_Task prompt_
Print the entries exactly as they appear, and omit any images.

_Provided material_
[Start of Attachment]
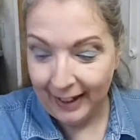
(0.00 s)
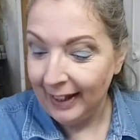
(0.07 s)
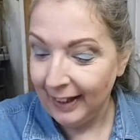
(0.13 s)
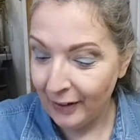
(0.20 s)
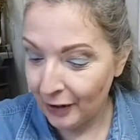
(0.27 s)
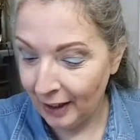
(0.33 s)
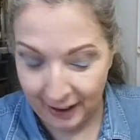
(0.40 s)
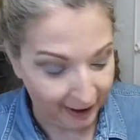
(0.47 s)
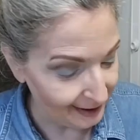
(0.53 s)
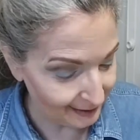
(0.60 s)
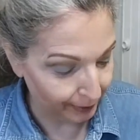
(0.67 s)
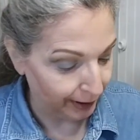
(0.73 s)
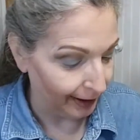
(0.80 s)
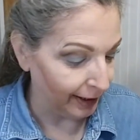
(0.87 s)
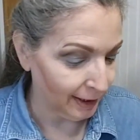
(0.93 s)
Okay, guys, we're
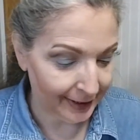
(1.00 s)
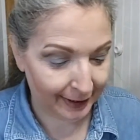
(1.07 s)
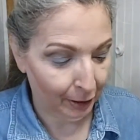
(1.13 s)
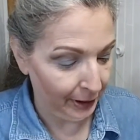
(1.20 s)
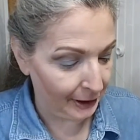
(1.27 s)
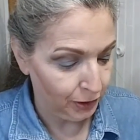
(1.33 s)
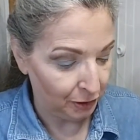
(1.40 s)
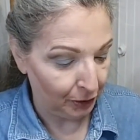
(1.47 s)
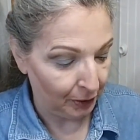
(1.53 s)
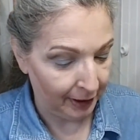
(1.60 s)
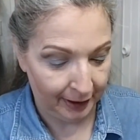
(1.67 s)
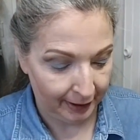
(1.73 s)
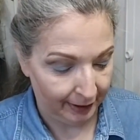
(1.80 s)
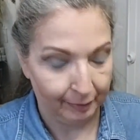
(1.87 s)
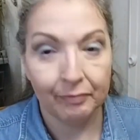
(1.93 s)
gonna delve into.
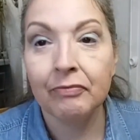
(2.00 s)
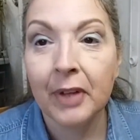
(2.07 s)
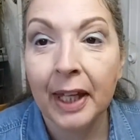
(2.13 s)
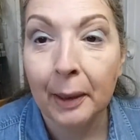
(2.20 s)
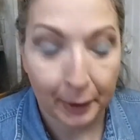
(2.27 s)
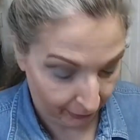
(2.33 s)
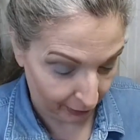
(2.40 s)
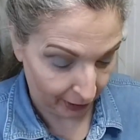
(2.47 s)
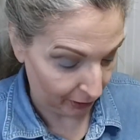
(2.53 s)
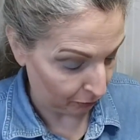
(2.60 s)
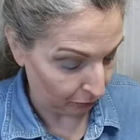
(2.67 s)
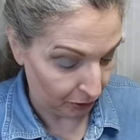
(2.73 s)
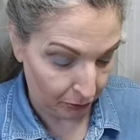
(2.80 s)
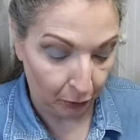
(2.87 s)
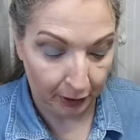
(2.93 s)
I'm gonna start
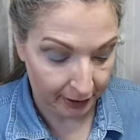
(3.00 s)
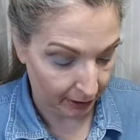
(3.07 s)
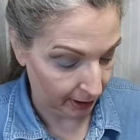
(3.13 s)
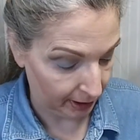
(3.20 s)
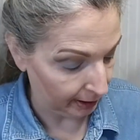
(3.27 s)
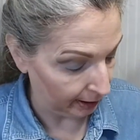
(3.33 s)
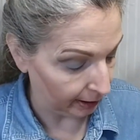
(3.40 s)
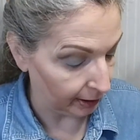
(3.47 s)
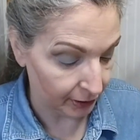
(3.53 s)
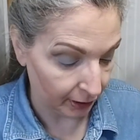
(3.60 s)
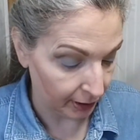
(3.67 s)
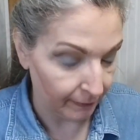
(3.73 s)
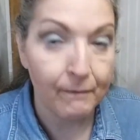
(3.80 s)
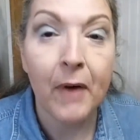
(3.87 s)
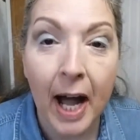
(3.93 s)
to
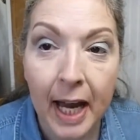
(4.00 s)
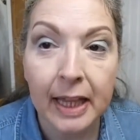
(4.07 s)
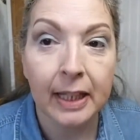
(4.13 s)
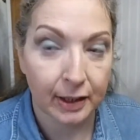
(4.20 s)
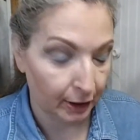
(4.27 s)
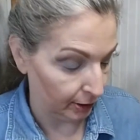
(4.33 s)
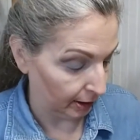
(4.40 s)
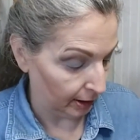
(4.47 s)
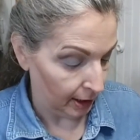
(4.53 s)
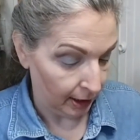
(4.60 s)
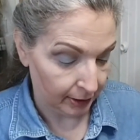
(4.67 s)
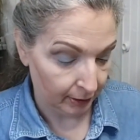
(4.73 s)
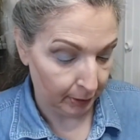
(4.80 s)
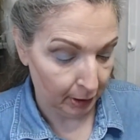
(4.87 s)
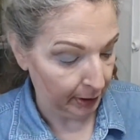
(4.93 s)
define this look, and
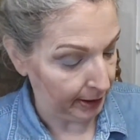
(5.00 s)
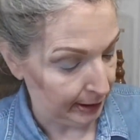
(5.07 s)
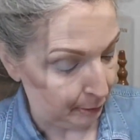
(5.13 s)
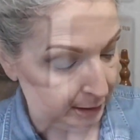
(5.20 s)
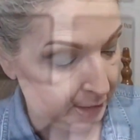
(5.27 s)
so I'm gonna be delving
[End of Attachment]
_Reply to the task_
(0.00 s)
(0.07 s)
(0.13 s)
(0.20 s)
(0.27 s)
(0.33 s)
(0.40 s)
(0.47 s)
(0.53 s)
(0.60 s)
(0.67 s)
(0.73 s)
(0.80 s)
(0.87 s)
(0.93 s)
Okay, guys, we're
(1.00 s)
(1.07 s)
(1.13 s)
(1.20 s)
(1.27 s)
(1.33 s)
(1.40 s)
(1.47 s)
(1.53 s)
(1.60 s)
(1.67 s)
(1.73 s)
(1.80 s)
(1.87 s)
(1.93 s)
gonna delve into.
(2.00 s)
(2.07 s)
(2.13 s)
(2.20 s)
(2.27 s)
(2.33 s)
(2.40 s)
(2.47 s)
(2.53 s)
(2.60 s)
(2.67 s)
(2.73 s)
(2.80 s)
(2.87 s)
(2.93 s)
I'm gonna start
(3.00 s)
(3.07 s)
(3.13 s)
(3.20 s)
(3.27 s)
(3.33 s)
(3.40 s)
(3.47 s)
(3.53 s)
(3.60 s)
(3.67 s)
(3.73 s)
(3.80 s)
(3.87 s)
(3.93 s)
to
(4.00 s)
(4.07 s)
(4.13 s)
(4.20 s)
(4.27 s)
(4.33 s)
(4.40 s)
(4.47 s)
(4.53 s)
(4.60 s)
(4.67 s)
(4.73 s)
(4.80 s)
(4.87 s)
(4.93 s)
define this look, and
(5.00 s)
(5.07 s)
(5.13 s)
(5.20 s)
(5.27 s)
so I'm gonna be delving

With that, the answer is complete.